Mutations in the 10 genes known to be associated with Joubert syndrome and related disorders only account for about half of all cases of these conditions. In the remaining cases, the genetic cause is unknown.
Changes in these genes are associated with Joubert syndrome.
Joubert syndrome-1 (JBTS1) is caused by homozygous mutation in the INPP5E gene (613037) on chromosome 9q34. JBTS2 (608091), caused by mutation in the TMEM216 gene (613277) on chromosome 11q13; JBTS3 (608629), caused by mutation in the AHI1 gene (608894) on chromosome 6q23; JBTS4 (609583), caused by mutation in the NPHP1 gene (607100) on chromosome 2q13; JBTS5 (610188), caused by mutation in the CEP290 gene, also called NPHP6 (610142), on chromosome 12q21.32; JBTS6 (610688), caused by mutation in the TMEM67 gene (609884) on chromosome 8q21; JBTS7 (611560), caused by mutation in the RPGRIP1L gene (610937) on chromosome 16q12.2; JBTS8 (612291), caused by mutation in the ARL13B (608922) on chromosome 3q11.2; JBTS9 (612285), caused by mutation in the CC2D2A gene (612013) on chromosome 4p15.3; JBTS10 (300804), caused by mutation in the CXORF5 gene (300170) on chromosome Xp22.3; JBTS11 (see 613820), caused by mutation in the TTC21B gene (612014) on chromosome 2q24; JBTS12 (see 200990), caused by mutation in the KIF7 gene (611254) on chromosome 15q26; JBTS13 (614173), caused by mutation in the TCTN1 gene (609863) on chromosome 12q24; JBTS14 (614424), caused by mutation in the TMEM237 gene (614423) on chromosome 2q33; JBTS15 (614464), caused by mutation in the CEP41 gene (610523) on chromosome 7q32; JBTS16 (614465), caused by mutation in the TMEM138 gene (614459) on chromosome 11q; JBTS17 (614615), caused by mutation in the C5ORF42 gene (614571) on chromosome 5p13; JBTS18 (614815), caused by mutation in the TCTN3 gene (613847) on chromosome 10q24; JBTS19 (see 614844), caused by mutation in the ZNF423 gene (604577) on chromosome 16q12; JBTS20 (614970), caused by mutation in the TMEM231 gene (614949) on chromosome 16q23; JBTS21 (615636), caused by mutation in the CSPP1 gene (611654) on chromosome 8q13; and JBTS22 (615665), caused by mutation in the PDE6D gene (602676) on chromosome 2q37.

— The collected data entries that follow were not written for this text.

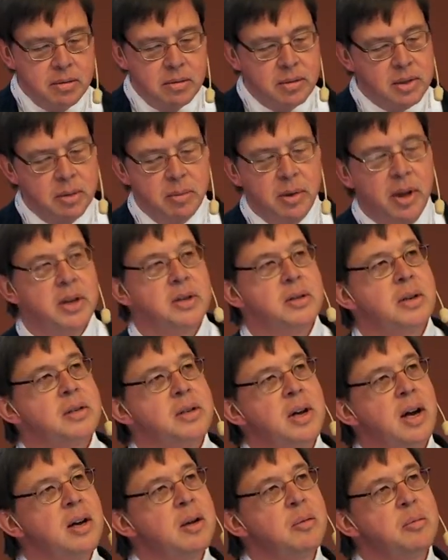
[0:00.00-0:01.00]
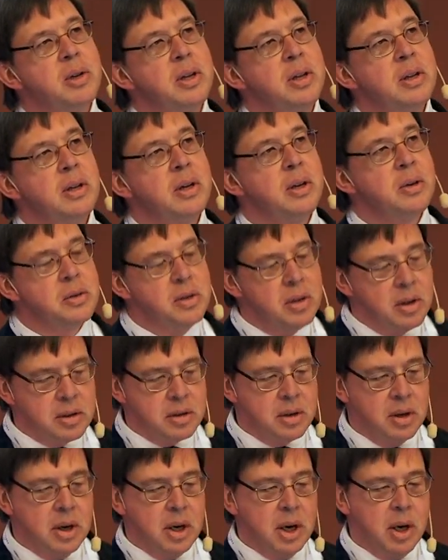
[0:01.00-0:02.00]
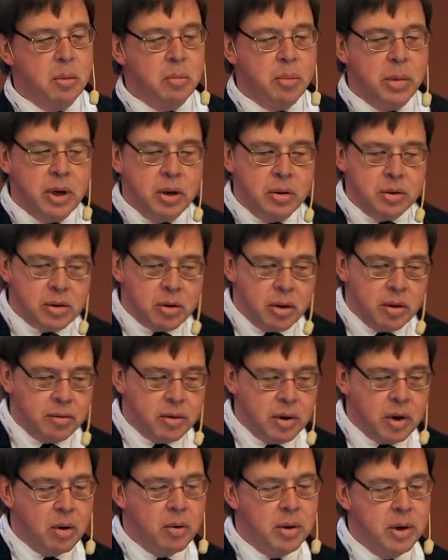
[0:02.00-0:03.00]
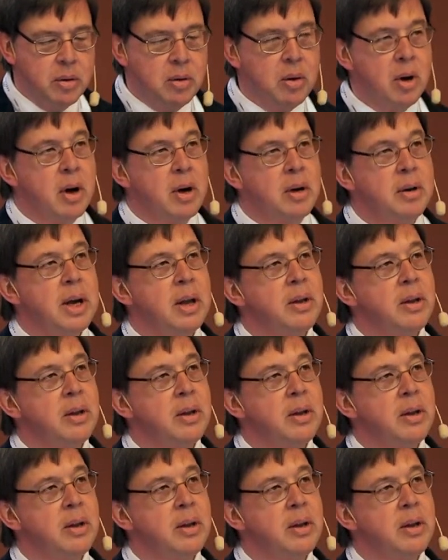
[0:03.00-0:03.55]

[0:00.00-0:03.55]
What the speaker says: Simulation is not completely useless, but you sort of go and you look.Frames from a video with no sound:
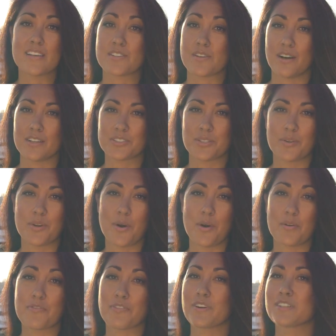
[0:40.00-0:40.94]
is also
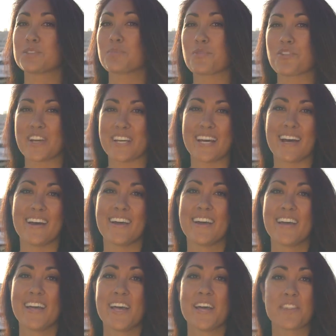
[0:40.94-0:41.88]
known for its marina.
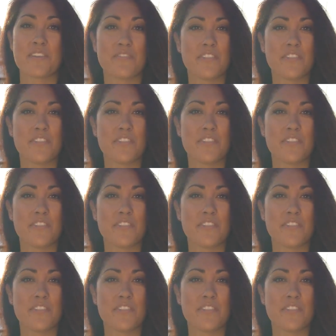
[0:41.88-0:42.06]
The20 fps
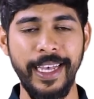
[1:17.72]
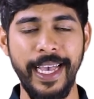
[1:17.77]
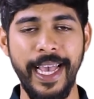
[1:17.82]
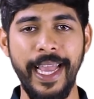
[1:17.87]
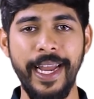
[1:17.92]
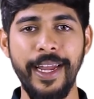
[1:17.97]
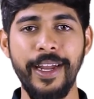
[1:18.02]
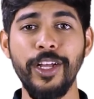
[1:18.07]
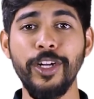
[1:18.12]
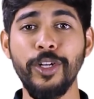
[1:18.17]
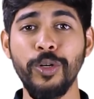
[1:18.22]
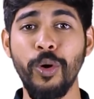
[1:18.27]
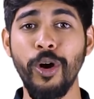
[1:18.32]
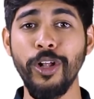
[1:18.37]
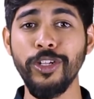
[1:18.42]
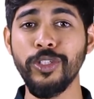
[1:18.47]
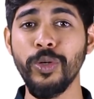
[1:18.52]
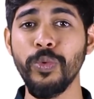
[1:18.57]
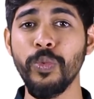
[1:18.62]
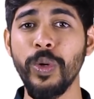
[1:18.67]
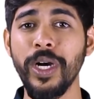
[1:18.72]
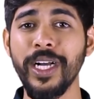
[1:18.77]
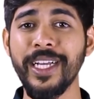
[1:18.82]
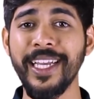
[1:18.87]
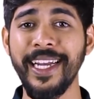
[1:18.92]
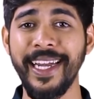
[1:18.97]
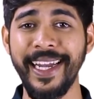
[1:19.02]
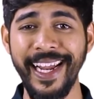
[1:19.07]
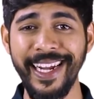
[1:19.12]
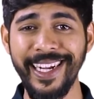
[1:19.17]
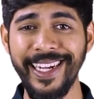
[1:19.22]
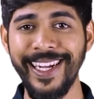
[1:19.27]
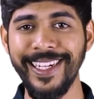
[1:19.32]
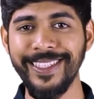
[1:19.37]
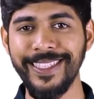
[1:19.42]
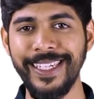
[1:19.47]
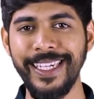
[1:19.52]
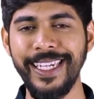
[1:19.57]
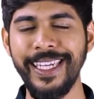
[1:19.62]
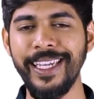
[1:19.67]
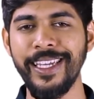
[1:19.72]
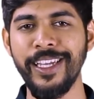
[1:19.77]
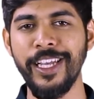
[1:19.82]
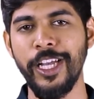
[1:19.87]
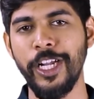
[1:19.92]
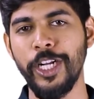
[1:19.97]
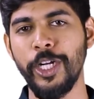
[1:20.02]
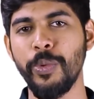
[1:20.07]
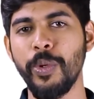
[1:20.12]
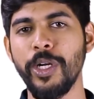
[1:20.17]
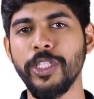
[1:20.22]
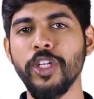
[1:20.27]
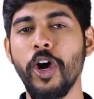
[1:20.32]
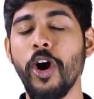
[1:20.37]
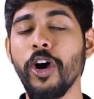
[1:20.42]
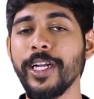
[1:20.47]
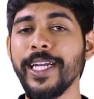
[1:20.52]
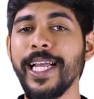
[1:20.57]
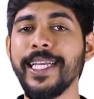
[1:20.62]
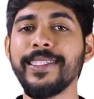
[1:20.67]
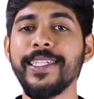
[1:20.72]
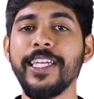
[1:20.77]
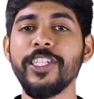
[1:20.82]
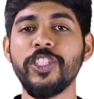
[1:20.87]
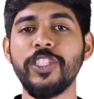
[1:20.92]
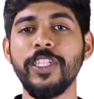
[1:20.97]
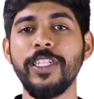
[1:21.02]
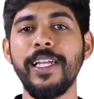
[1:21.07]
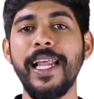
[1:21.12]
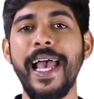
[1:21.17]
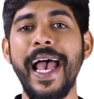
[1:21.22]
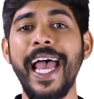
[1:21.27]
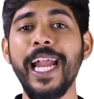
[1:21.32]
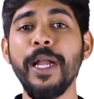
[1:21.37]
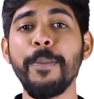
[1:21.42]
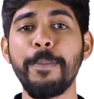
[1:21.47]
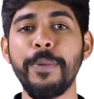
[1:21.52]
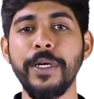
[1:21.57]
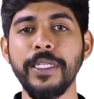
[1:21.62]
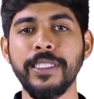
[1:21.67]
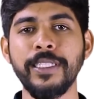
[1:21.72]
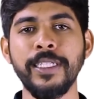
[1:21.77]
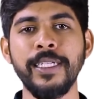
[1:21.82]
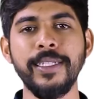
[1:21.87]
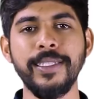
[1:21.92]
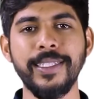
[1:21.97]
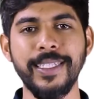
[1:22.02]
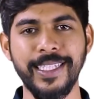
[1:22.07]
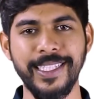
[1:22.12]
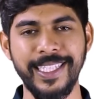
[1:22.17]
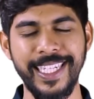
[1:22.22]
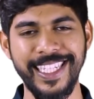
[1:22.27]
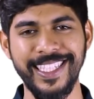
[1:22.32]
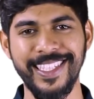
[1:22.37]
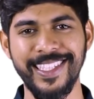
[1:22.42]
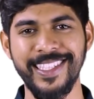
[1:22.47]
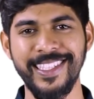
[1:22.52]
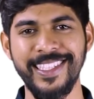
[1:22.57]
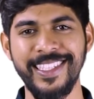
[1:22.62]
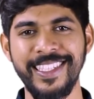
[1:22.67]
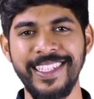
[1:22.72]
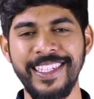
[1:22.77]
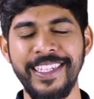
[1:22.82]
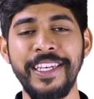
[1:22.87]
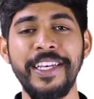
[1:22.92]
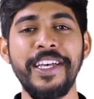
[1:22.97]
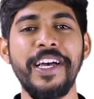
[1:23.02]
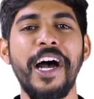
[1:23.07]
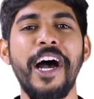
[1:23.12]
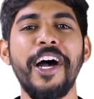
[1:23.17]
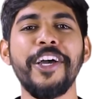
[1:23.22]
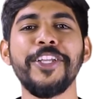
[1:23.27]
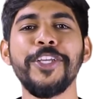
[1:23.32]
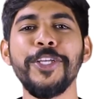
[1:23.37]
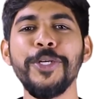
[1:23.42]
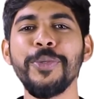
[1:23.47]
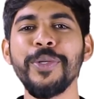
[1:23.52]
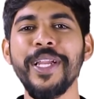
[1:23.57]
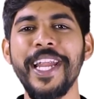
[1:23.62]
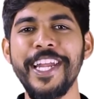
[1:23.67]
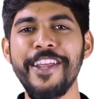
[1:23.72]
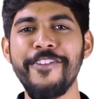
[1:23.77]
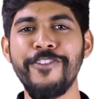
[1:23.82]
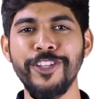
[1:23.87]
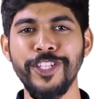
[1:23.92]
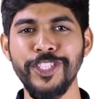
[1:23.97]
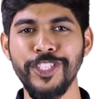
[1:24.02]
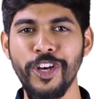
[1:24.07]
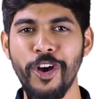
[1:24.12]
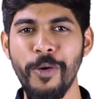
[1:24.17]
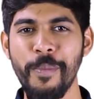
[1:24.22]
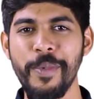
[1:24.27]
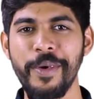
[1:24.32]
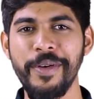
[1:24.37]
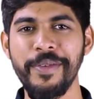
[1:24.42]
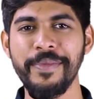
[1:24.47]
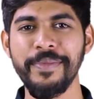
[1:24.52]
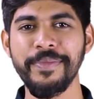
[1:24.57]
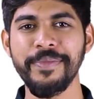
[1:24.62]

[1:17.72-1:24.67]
and to also work relentlessly towards organizational and personal success. Are you ready for the job?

The diagnosis of "classic" or “pure” Joubert syndrome is based on the presence of the following three primary criteria:
- The molar tooth sign. The MRI appearance of hypoplasia of the cerebellar vermis and accompanying brain stem abnormalities in an axial plane through the junction of the midbrain and pons (isthmus region). The molar tooth sign comprises an abnormally deep interpeduncular fossa; prominent, straight, and thickened superior cerebellar peduncles; and hypoplasia of the vermis, the midline portion of the cerebellum
- Hypotonia in infancy with later development of ataxia
- Developmental delays/intellectual disability
Additional features often identified in individuals with Joubert syndrome include:
- Abnormal breathing pattern (alternating tachypnea and/or apnea);
- Abnormal eye movements, typically oculomotor apraxia or difficulty in smooth visual pursuit and jerkiness in gaze and tracking
The prognosis for infants with Joubert syndrome depends on whether or not the cerebellar vermis is partially developed or entirely absent, as well as on the extent and severity of other organ involvement, such as the kidneys and liver.. Some children have a mild form of the disorder, with minimal motor disability and good mental development, while others may have severe motor disability, moderate mental retardation, and multi-organ impairments.